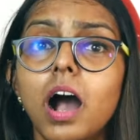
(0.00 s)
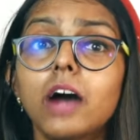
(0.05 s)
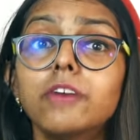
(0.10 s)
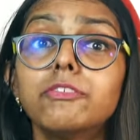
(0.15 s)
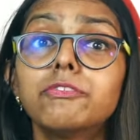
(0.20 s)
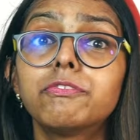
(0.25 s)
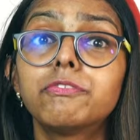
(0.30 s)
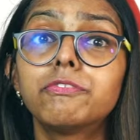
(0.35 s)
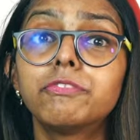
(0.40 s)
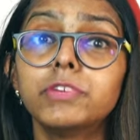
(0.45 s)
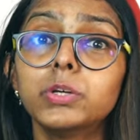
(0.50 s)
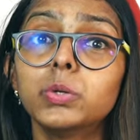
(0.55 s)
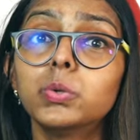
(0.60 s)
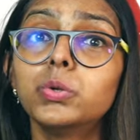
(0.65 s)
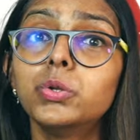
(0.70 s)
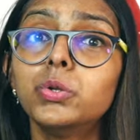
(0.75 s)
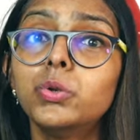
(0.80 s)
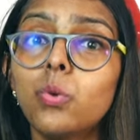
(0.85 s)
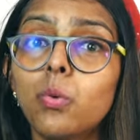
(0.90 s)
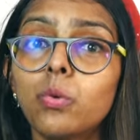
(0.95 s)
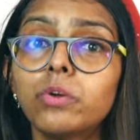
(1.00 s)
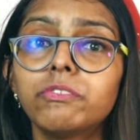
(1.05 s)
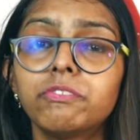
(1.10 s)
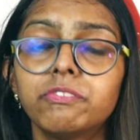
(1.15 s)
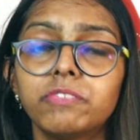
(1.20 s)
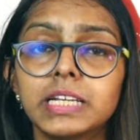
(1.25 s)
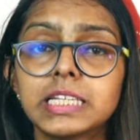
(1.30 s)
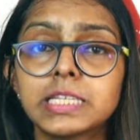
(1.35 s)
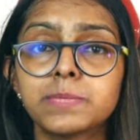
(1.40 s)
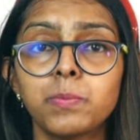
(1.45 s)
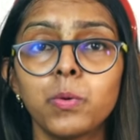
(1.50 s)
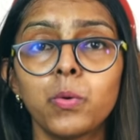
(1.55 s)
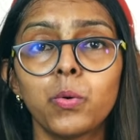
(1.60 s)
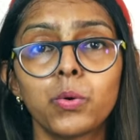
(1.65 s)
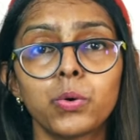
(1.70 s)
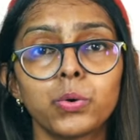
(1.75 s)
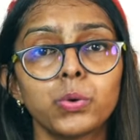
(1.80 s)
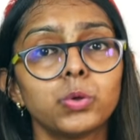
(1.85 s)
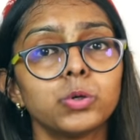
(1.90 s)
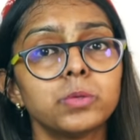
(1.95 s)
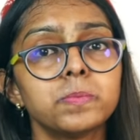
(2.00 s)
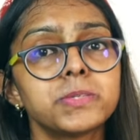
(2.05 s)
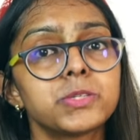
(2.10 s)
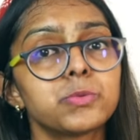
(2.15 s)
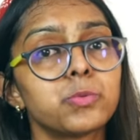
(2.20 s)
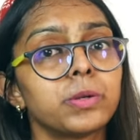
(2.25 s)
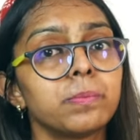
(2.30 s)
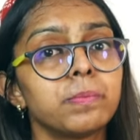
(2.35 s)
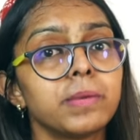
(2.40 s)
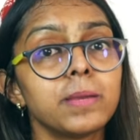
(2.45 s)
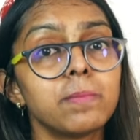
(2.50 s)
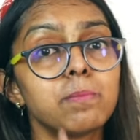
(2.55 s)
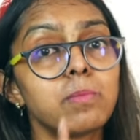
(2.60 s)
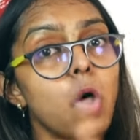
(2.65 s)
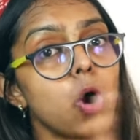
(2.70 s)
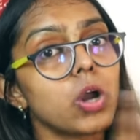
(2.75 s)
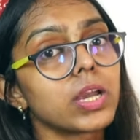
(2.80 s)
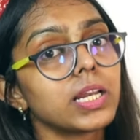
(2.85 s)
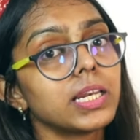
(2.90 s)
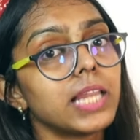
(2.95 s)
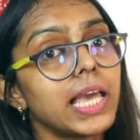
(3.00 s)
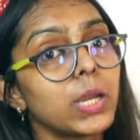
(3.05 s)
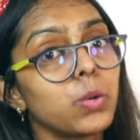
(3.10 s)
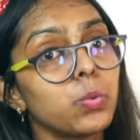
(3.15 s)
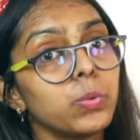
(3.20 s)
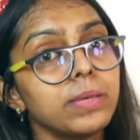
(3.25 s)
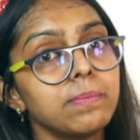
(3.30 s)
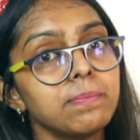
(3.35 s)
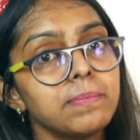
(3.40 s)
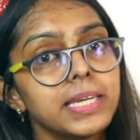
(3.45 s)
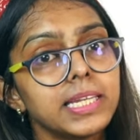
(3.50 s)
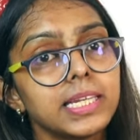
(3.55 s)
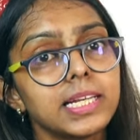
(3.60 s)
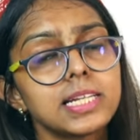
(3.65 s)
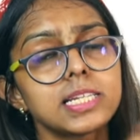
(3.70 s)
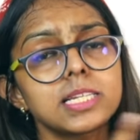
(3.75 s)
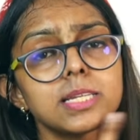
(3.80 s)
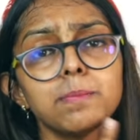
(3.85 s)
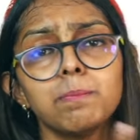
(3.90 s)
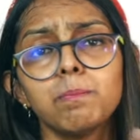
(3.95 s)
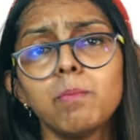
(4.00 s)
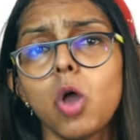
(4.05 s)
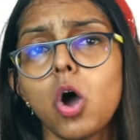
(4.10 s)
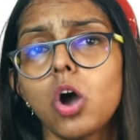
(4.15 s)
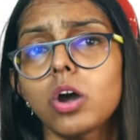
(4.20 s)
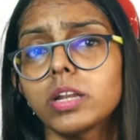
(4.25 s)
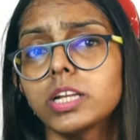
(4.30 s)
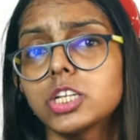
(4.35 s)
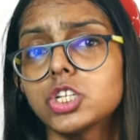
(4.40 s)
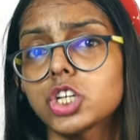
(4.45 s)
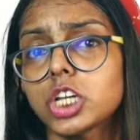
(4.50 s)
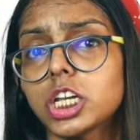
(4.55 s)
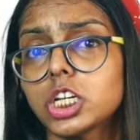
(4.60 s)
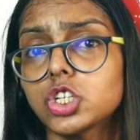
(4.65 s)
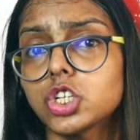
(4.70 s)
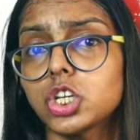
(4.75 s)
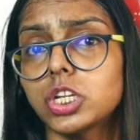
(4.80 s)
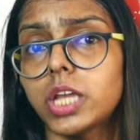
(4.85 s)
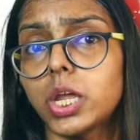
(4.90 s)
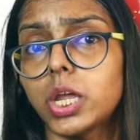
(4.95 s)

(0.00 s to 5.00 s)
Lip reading: A few known Facebook groups would be Blogging Like We Mean It, Blogger Education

----

#### [What the task asks]
Without altering anything, output all the lines above but none of the images.

#### [Answer area]
(0.00 s)
(0.05 s)
(0.10 s)
(0.15 s)
(0.20 s)
(0.25 s)
(0.30 s)
(0.35 s)
(0.40 s)
(0.45 s)
(0.50 s)
(0.55 s)
(0.60 s)
(0.65 s)
(0.70 s)
(0.75 s)
(0.80 s)
(0.85 s)
(0.90 s)
(0.95 s)
(1.00 s)
(1.05 s)
(1.10 s)
(1.15 s)
(1.20 s)
(1.25 s)
(1.30 s)
(1.35 s)
(1.40 s)
(1.45 s)
(1.50 s)
(1.55 s)
(1.60 s)
(1.65 s)
(1.70 s)
(1.75 s)
(1.80 s)
(1.85 s)
(1.90 s)
(1.95 s)
(2.00 s)
(2.05 s)
(2.10 s)
(2.15 s)
(2.20 s)
(2.25 s)
(2.30 s)
(2.35 s)
(2.40 s)
(2.45 s)
(2.50 s)
(2.55 s)
(2.60 s)
(2.65 s)
(2.70 s)
(2.75 s)
(2.80 s)
(2.85 s)
(2.90 s)
(2.95 s)
(3.00 s)
(3.05 s)
(3.10 s)
(3.15 s)
(3.20 s)
(3.25 s)
(3.30 s)
(3.35 s)
(3.40 s)
(3.45 s)
(3.50 s)
(3.55 s)
(3.60 s)
(3.65 s)
(3.70 s)
(3.75 s)
(3.80 s)
(3.85 s)
(3.90 s)
(3.95 s)
(4.00 s)
(4.05 s)
(4.10 s)
(4.15 s)
(4.20 s)
(4.25 s)
(4.30 s)
(4.35 s)
(4.40 s)
(4.45 s)
(4.50 s)
(4.55 s)
(4.60 s)
(4.65 s)
(4.70 s)
(4.75 s)
(4.80 s)
(4.85 s)
(4.90 s)
(4.95 s)

(0.00 s to 5.00 s)
Lip reading: A few known Facebook groups would be Blogging Like We Mean It, Blogger Education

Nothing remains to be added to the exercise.